Goal of the exercise = Set the following entries down again exactly, line by line.

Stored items
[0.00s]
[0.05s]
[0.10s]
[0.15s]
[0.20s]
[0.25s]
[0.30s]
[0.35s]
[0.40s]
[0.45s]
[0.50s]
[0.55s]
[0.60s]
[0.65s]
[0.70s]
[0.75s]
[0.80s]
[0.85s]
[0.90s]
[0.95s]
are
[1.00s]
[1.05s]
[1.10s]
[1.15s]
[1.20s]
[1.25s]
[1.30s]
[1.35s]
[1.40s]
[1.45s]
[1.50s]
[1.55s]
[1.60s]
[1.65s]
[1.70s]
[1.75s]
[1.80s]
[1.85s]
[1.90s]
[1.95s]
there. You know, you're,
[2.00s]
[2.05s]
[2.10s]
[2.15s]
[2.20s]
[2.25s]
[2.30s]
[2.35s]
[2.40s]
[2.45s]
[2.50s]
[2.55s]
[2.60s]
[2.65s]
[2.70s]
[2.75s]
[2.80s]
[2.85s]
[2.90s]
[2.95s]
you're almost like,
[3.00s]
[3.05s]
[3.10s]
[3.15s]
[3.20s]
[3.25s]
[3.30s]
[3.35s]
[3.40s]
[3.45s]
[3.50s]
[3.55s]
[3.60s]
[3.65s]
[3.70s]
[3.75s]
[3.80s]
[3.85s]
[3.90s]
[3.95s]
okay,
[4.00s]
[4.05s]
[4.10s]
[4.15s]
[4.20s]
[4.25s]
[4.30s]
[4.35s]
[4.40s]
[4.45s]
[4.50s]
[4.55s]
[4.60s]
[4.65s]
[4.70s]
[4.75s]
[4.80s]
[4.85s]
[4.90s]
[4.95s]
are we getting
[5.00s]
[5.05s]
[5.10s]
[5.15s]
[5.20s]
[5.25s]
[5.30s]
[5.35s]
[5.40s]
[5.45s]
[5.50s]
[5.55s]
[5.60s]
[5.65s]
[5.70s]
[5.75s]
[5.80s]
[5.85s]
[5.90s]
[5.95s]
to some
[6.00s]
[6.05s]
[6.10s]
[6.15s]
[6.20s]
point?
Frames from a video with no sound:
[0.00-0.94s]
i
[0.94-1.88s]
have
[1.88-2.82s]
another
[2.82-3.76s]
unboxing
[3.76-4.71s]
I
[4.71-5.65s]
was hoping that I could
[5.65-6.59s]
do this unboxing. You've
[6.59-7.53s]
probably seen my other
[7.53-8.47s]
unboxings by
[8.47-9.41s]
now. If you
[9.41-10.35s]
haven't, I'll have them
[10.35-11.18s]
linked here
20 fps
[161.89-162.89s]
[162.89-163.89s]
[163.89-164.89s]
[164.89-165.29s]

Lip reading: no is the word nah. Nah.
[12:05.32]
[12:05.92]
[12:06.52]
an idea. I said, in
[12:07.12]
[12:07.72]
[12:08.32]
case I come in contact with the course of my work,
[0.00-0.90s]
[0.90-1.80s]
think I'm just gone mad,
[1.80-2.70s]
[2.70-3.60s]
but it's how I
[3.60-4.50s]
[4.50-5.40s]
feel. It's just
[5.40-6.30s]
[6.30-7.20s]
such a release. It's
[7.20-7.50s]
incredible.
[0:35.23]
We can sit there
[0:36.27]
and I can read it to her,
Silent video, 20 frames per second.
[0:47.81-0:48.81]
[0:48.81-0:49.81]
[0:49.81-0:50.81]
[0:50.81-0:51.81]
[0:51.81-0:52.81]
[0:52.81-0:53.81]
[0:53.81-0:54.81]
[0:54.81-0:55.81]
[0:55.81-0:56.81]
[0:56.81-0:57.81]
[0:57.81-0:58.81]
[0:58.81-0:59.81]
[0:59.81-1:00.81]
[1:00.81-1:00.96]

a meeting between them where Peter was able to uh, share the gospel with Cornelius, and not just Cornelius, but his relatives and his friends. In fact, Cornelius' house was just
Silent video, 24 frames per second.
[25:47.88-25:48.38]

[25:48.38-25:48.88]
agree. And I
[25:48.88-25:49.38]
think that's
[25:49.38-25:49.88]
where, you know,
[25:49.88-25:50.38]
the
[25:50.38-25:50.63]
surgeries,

Answer to the exercise =
[0.00s]
[0.05s]
[0.10s]
[0.15s]
[0.20s]
[0.25s]
[0.30s]
[0.35s]
[0.40s]
[0.45s]
[0.50s]
[0.55s]
[0.60s]
[0.65s]
[0.70s]
[0.75s]
[0.80s]
[0.85s]
[0.90s]
[0.95s]
are
[1.00s]
[1.05s]
[1.10s]
[1.15s]
[1.20s]
[1.25s]
[1.30s]
[1.35s]
[1.40s]
[1.45s]
[1.50s]
[1.55s]
[1.60s]
[1.65s]
[1.70s]
[1.75s]
[1.80s]
[1.85s]
[1.90s]
[1.95s]
there. You know, you're,
[2.00s]
[2.05s]
[2.10s]
[2.15s]
[2.20s]
[2.25s]
[2.30s]
[2.35s]
[2.40s]
[2.45s]
[2.50s]
[2.55s]
[2.60s]
[2.65s]
[2.70s]
[2.75s]
[2.80s]
[2.85s]
[2.90s]
[2.95s]
you're almost like,
[3.00s]
[3.05s]
[3.10s]
[3.15s]
[3.20s]
[3.25s]
[3.30s]
[3.35s]
[3.40s]
[3.45s]
[3.50s]
[3.55s]
[3.60s]
[3.65s]
[3.70s]
[3.75s]
[3.80s]
[3.85s]
[3.90s]
[3.95s]
okay,
[4.00s]
[4.05s]
[4.10s]
[4.15s]
[4.20s]
[4.25s]
[4.30s]
[4.35s]
[4.40s]
[4.45s]
[4.50s]
[4.55s]
[4.60s]
[4.65s]
[4.70s]
[4.75s]
[4.80s]
[4.85s]
[4.90s]
[4.95s]
are we getting
[5.00s]
[5.05s]
[5.10s]
[5.15s]
[5.20s]
[5.25s]
[5.30s]
[5.35s]
[5.40s]
[5.45s]
[5.50s]
[5.55s]
[5.60s]
[5.65s]
[5.70s]
[5.75s]
[5.80s]
[5.85s]
[5.90s]
[5.95s]
to some
[6.00s]
[6.05s]
[6.10s]
[6.15s]
[6.20s]
point?
Frames from a video with no sound:
[0.00-0.94s]
i
[0.94-1.88s]
have
[1.88-2.82s]
another
[2.82-3.76s]
unboxing
[3.76-4.71s]
I
[4.71-5.65s]
was hoping that I could
[5.65-6.59s]
do this unboxing. You've
[6.59-7.53s]
probably seen my other
[7.53-8.47s]
unboxings by
[8.47-9.41s]
now. If you
[9.41-10.35s]
haven't, I'll have them
[10.35-11.18s]
linked here
20 fps
[161.89-162.89s]
[162.89-163.89s]
[163.89-164.89s]
[164.89-165.29s]

Lip reading: no is the word nah. Nah.
[12:05.32]
[12:05.92]
[12:06.52]
an idea. I said, in
[12:07.12]
[12:07.72]
[12:08.32]
case I come in contact with the course of my work,
[0.00-0.90s]
[0.90-1.80s]
think I'm just gone mad,
[1.80-2.70s]
[2.70-3.60s]
but it's how I
[3.60-4.50s]
[4.50-5.40s]
feel. It's just
[5.40-6.30s]
[6.30-7.20s]
such a release. It's
[7.20-7.50s]
incredible.
[0:35.23]
We can sit there
[0:36.27]
and I can read it to her,
Silent video, 20 frames per second.
[0:47.81-0:48.81]
[0:48.81-0:49.81]
[0:49.81-0:50.81]
[0:50.81-0:51.81]
[0:51.81-0:52.81]
[0:52.81-0:53.81]
[0:53.81-0:54.81]
[0:54.81-0:55.81]
[0:55.81-0:56.81]
[0:56.81-0:57.81]
[0:57.81-0:58.81]
[0:58.81-0:59.81]
[0:59.81-1:00.81]
[1:00.81-1:00.96]

a meeting between them where Peter was able to uh, share the gospel with Cornelius, and not just Cornelius, but his relatives and his friends. In fact, Cornelius' house was just
Silent video, 24 frames per second.
[25:47.88-25:48.38]

[25:48.38-25:48.88]
agree. And I
[25:48.88-25:49.38]
think that's
[25:49.38-25:49.88]
where, you know,
[25:49.88-25:50.38]
the
[25:50.38-25:50.63]
surgeries,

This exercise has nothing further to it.